Cost-effectiveness analysis (CEA) compares the relative costs and outcomes (effects) of two or more courses of action. CEA (not to be confused with cost-benefit analysis, which only works if you can actually calculate a bottom line benefit), is what most people are referring to when they think they’re doing or talking about ROI.

And in fact, most of the calculations purported to be ROI aren’t even comparing outcomes, they’re comparing outputs or activities. A click on a link is not an outcome unless you’re an online retailer that can actually calculate an outcome, e.g., a sale or donation from that click. An article, post, or clip isn’t an outcome either, unless you can tie it to some tangible business value. Consumer companies like Procter & Gamble, Disney, and a few non-profits know the value of a post because they have decades of data that can accurately correlate clicks or clips to actual sales or donations.
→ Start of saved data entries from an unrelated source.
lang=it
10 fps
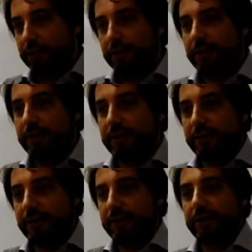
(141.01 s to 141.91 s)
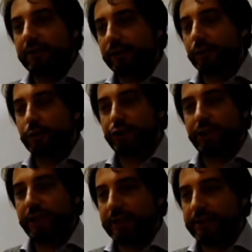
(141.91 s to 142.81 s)
eh,
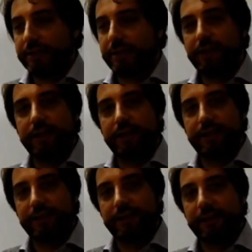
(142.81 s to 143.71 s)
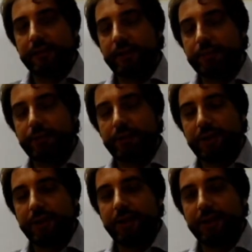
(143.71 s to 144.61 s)
conoscenze,
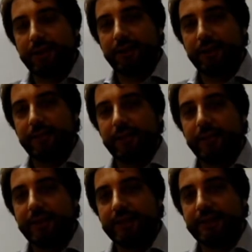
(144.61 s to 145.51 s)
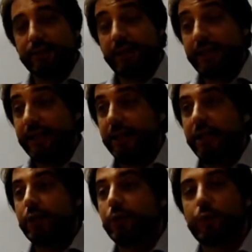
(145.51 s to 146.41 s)
rapporti veramente straordinari
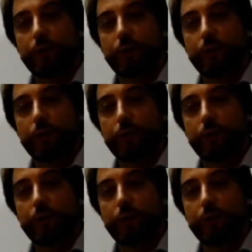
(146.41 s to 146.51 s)
in un,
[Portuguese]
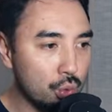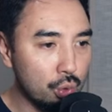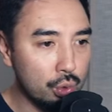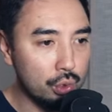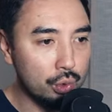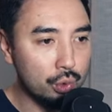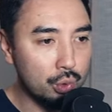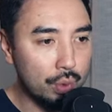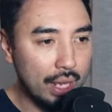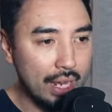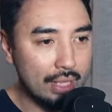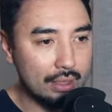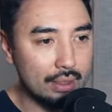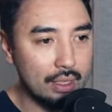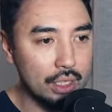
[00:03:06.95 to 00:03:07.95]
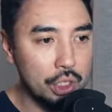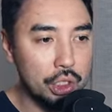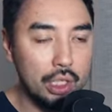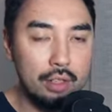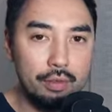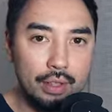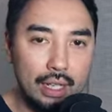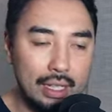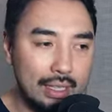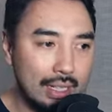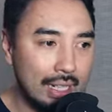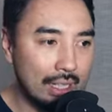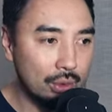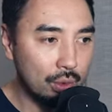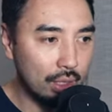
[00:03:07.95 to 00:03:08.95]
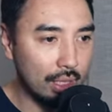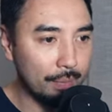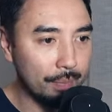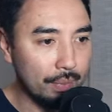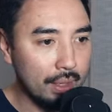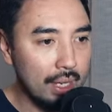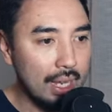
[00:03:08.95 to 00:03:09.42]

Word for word: o olho num éster, a gente tem que ficar ligado que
AT&T found that PR was 5-7 times more cost-effective than paid media.

If you want to explore all of this in greater depth, Fraser Likely has written a great paper on this topic. ∞

(Thanks to Dave Ramsey for the image.)

Paine Publishing provides communications, PR, and social media measurement training. Katie Delahaye Paine, founder of Paine Publishing, provides social media measurement consulting and customized measurement services.

About Author

Katie Paine

I've been called The Queen Of Measurement, but I prefer Seshat, the Goddess.

2 Comments

  1. Fraser Likely

    Always thought you were smart, Katie. With this piece, you’re verging on genius territory.
    Fras

  2. Spot on, KATIE. COUNT ME AMONG THE GUILTY TOO, THOUGH I SHOULD KNOW BETTER. WE’RE CURRENTLY GUARANTEEING NEW USERS A “20:1 ROI” ON A FIRST CAMPAIGN. WHAT WE’RE ACTUALLY DOING IS CHARGING $5000 AND RETURNING THE MONEY IF WE DON’T GENERATE $100,000 IN LIFT OVER A CONTROL GROUP USING THE PROSPECT’S TRADITIONAL METHODOLOGY. HOW COULD WE RECAST THIS AS A COST EFFECTIVENESS OFFER, WHICH I THINK IT IS? (BTW, WE’VE HAD THIS OFFER OUT FOR ABOUT SIX MONTHS, AND HAVE YET TO KICK BACK THE $5000.)